● WORK TO BE COMPLETED: Copy nothing but the lines from the one containing "[0:08.33-0:09.38]" through the last line of the records, repeated exactly and without pictures.

[Saved entries]
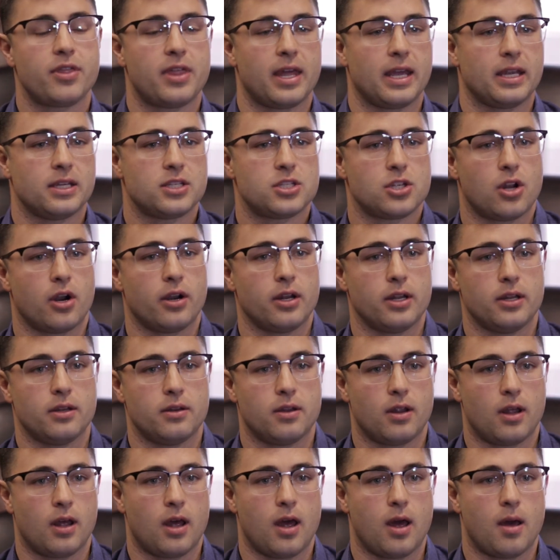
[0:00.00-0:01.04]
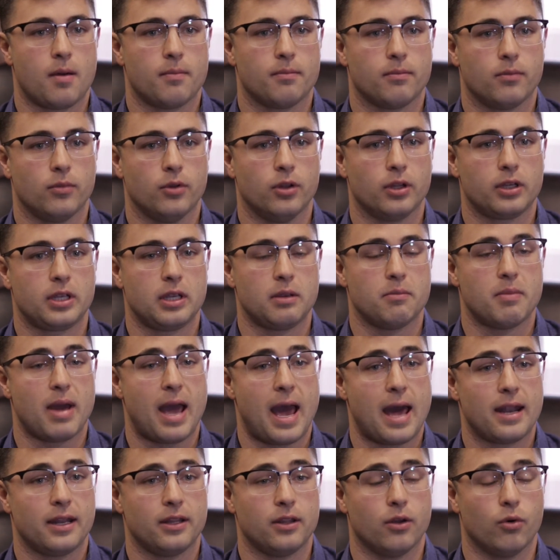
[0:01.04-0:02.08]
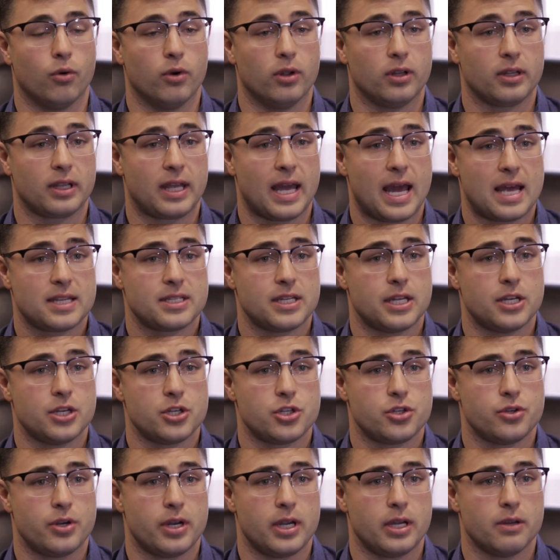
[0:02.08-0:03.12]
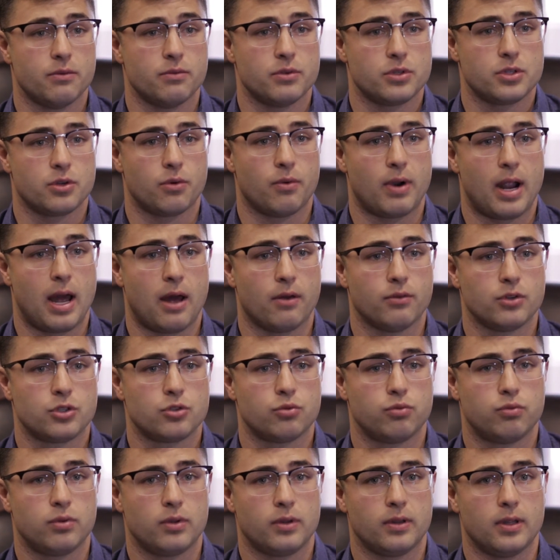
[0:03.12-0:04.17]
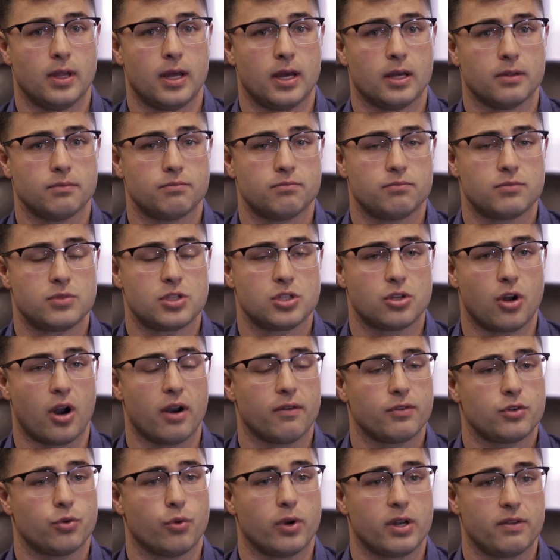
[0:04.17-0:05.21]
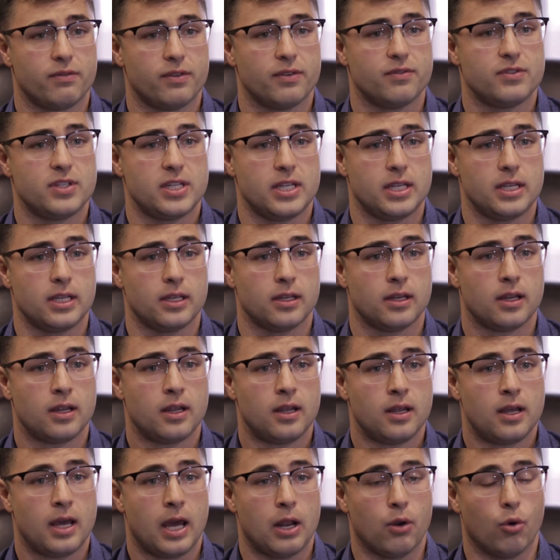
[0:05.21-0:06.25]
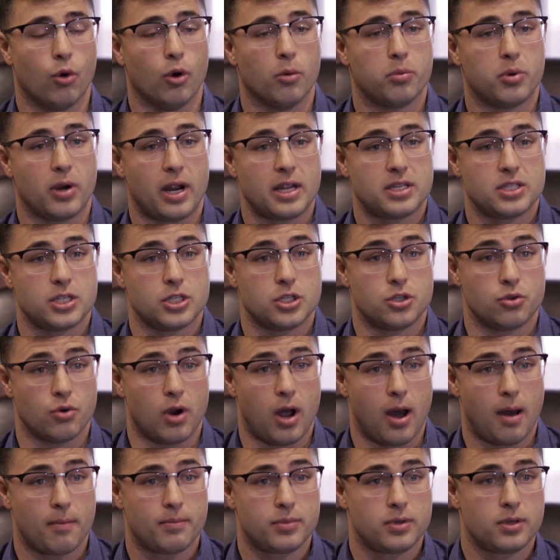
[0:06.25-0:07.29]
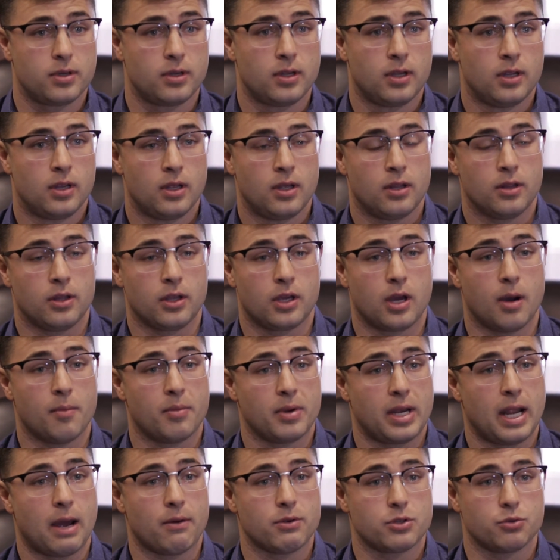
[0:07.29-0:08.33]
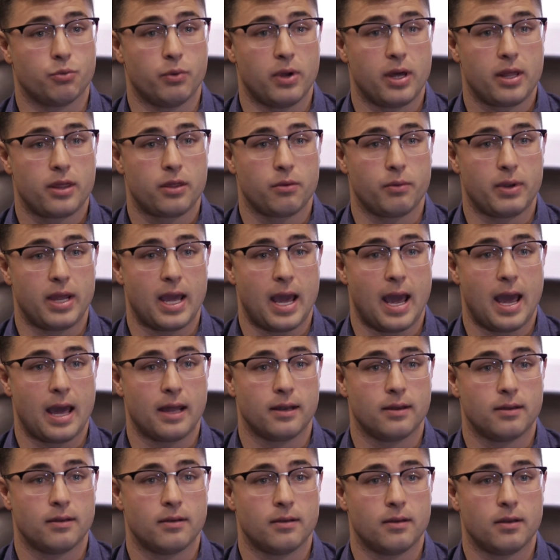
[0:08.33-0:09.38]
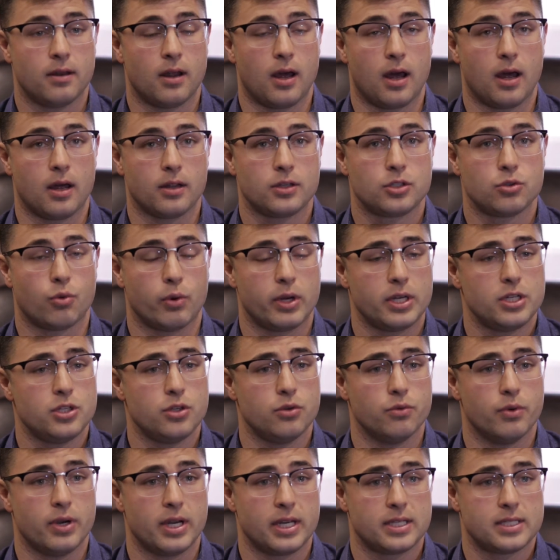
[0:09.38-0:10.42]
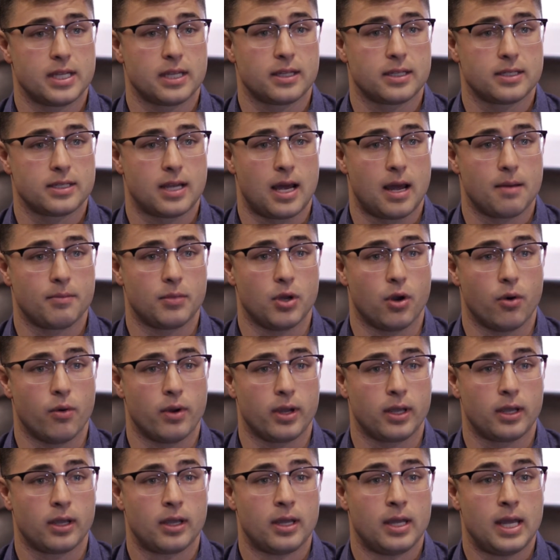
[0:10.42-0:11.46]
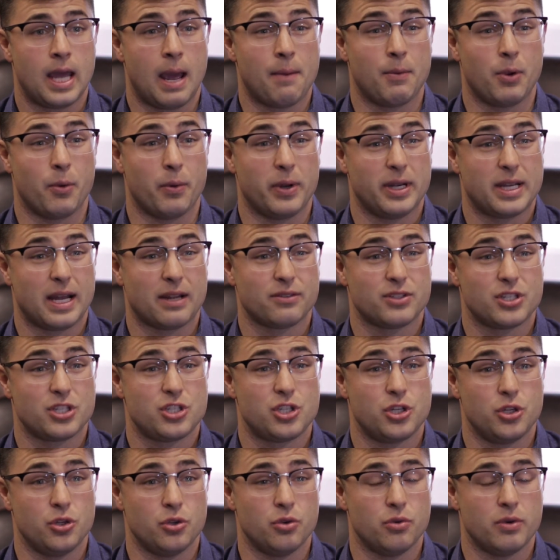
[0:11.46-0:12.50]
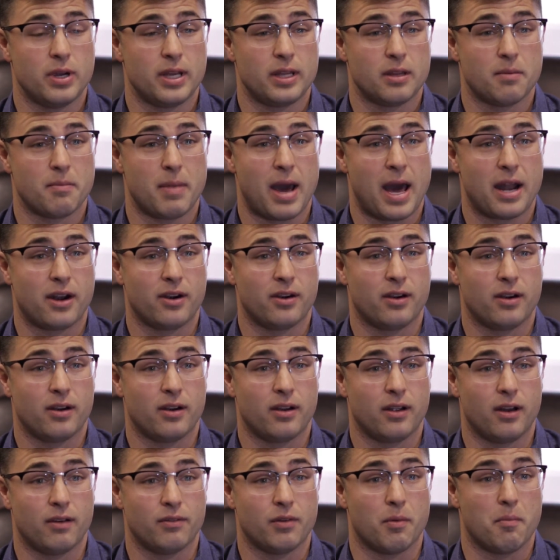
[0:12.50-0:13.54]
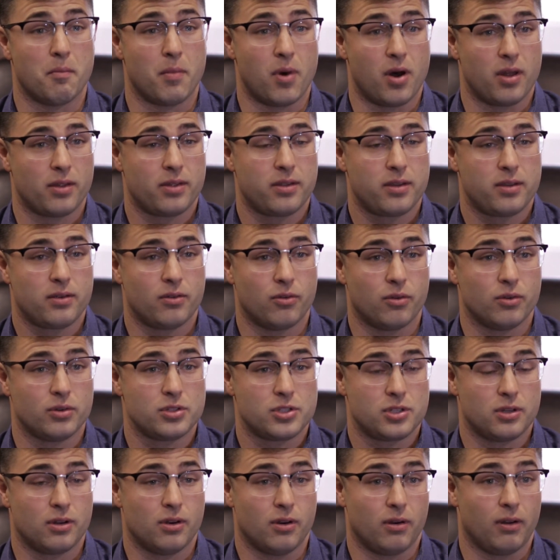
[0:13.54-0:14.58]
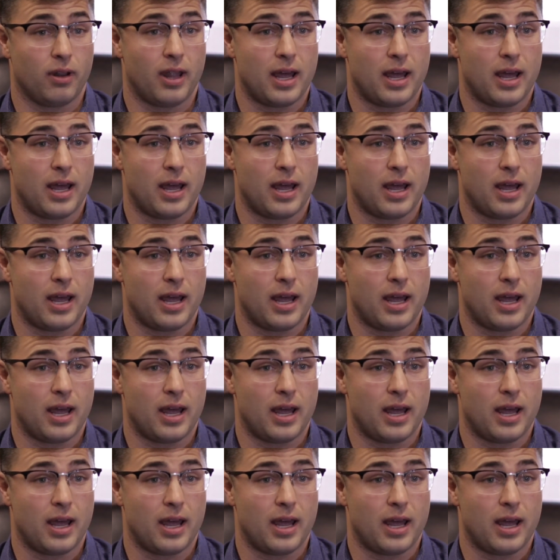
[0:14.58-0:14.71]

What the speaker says: things started looking bad in the oil and gas industry, it was around the start of 2015, and oil prices dropped. The company I was with, we had 22 rigs at the time going, and we went down to 2 in the matter of a month or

● ANSWER BELOW:
[0:08.33-0:09.38]
[0:09.38-0:10.42]
[0:10.42-0:11.46]
[0:11.46-0:12.50]
[0:12.50-0:13.54]
[0:13.54-0:14.58]
[0:14.58-0:14.71]

What the speaker says: things started looking bad in the oil and gas industry, it was around the start of 2015, and oil prices dropped. The company I was with, we had 22 rigs at the time going, and we went down to 2 in the matter of a month or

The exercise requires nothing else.